What is DiGeorge Syndrome?

DiGeorge syndrome results from a chromosomal abnormality. The symptoms and presentation are so diverse and vary so drastically from one child to another that the disease has had a lot of different names in the past, including Shprintzen syndrome, Velocardiofacial syndrome, and CATCH 22 syndrome. DiGeorge syndrome can affect a range of body systems, although presentation varies in severity as well as which body systems are affected. Management depends on these varying factors and can include surgery and therapy.

Cause

DiGeorge syndrome is a genetic condition caused by a defect in chromosome 22. Specifically, a piece of chromosome 22 is missing in individuals with DiGeorge syndrome. Experts estimate about one in 4,000 people have this genetic abnormality, though some think this number may be even higher because some children present with less severe symptoms.

Genetics

Everyone inherits two copies of chromosome 22, one from each of their parents. DiGeorge syndrome occurs when one of these copies is missing the 11.2 segment, an important piece of the genetic puzzle that includes as many as 40 genes. The deletion occurs randomly and may happen at fertilization or during early fetal development. It is rarely an inherited condition.

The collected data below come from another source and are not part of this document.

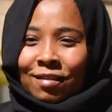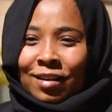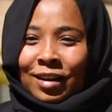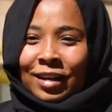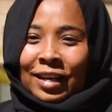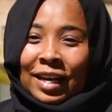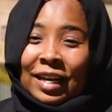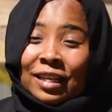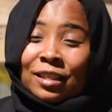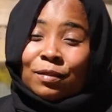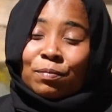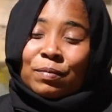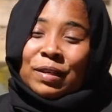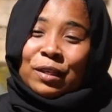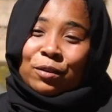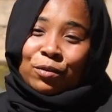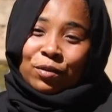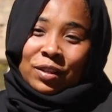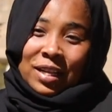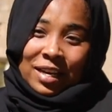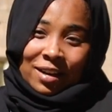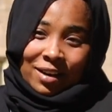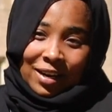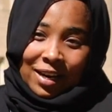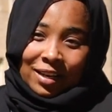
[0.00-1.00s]
get me to
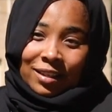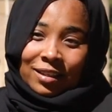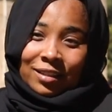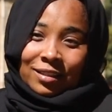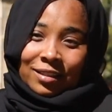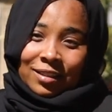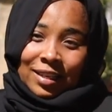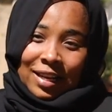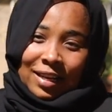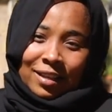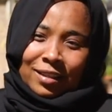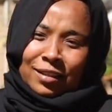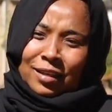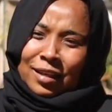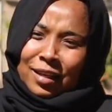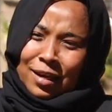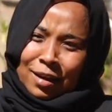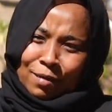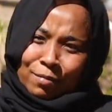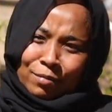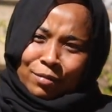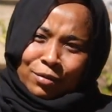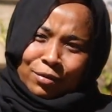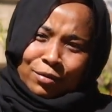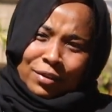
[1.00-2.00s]
the right size I
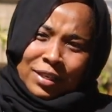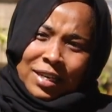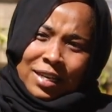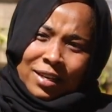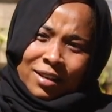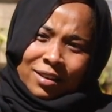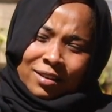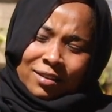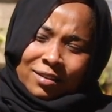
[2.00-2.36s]
am today.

Symptoms of DiGeorge Syndrome

Because DiGeorge syndrome can cause as many as 40 genes to be deleted, it affects a lot of body systems. Signs and symptoms can include a heart murmur, frequent infections, a cleft palate, poor muscle tone, and delayed development. A doctor may notice these signs at the child’s birth, or they may become more pronounced throughout infancy and early childhood.

Facial Characteristics

People with DiGeorge syndrome typically present with facial features characteristic of the disease, though some cases are more severe than others. These include small ears that are square in shape, a cleft lip or palate or both, a small mouth and chin, hooded eyelids, and an asymmetric expression when crying.

Heart Defects

Heart defects are a common complication of DiGeorge syndrome, though their specific expression varies. Some children develop a hole between the bottom chambers of the heart (a ventricular septal defect), while others have only one main vessel leading out of the heart instead of two (truncus arteriosus). Infants may also develop a complicated condition involving four separate cardiac defects (tetralogy of Fallot). Signs of these defects include a heart murmur and bluish skin due to low oxygen circulation.

Hypoparathyroidism

The parathyroid glands can be smaller than usual in people with DiGeorge syndrome. These glands are responsible for maintaining calcium levels in the blood. If the condition affects the parathyroid glands, hypocalcemia or low calcium can result, along with elevated phosphorus levels. This often presents as seizures or convulsions. For some people with DiGeorge syndrome, though, parathyroid problems are minor, only becoming a problem during times of high stress. These problems can also decrease in severity over time.

The Thymus

DiGeorge syndrome can also affect the thymus, a gland that stores T-lymphocytes, or T cells, which are part of the immune system responsible for protecting against illness. More specifically, some directly kill viruses while others work with B-lymphocytes to become antibody-producing cells essential for staying healthy. People with DiGeorge syndrome affecting the thymus are at risk for fungal, viral, and bacterial infections and autoimmune diseases. Some may have a small or missing thymus while others may only have a minor deficiency.

Development

DiGeorge syndrome commonly causes significant problems with development, including learning, behavioral, and mental health disorders. Infants and toddlers may not meet developmental milestones on time, including sitting, walking, and talking. Some children with DiGeorge syndrome have an autism spectrum disorder or ADHD. Adults are at a greater risk for anxiety and depression.

Diagnosing DiGeorge Syndrome

Diagnosis is confirmed by a blood test to detect the genetic deletion in chromosome 22. A doctor will order this test if the child shows multiple signs and symptoms of DiGeorge syndrome. Sometimes, a heart defect can be enough to prompt the test, because this is such a common sign of the syndrome. In some cases, the lab may not confirm DiGeorge syndrome despite the indicative symptoms. Treatment will proceed in a similar manner, regardless.

Treatment

There is no cure for DiGeorge syndrome; treatment focuses on managing the symptoms. Interventions commonly include surgery to repair heart defects, calcium and vitamin D supplements to manage hypoparathyroidism, cleft palate repair, and a thymus tissue transplant in the event of severe thymus dysfunction. Physical, occupational, and speech therapy can address developmental delays; problems with feeding, hearing, vision, and growth are managed as they arise.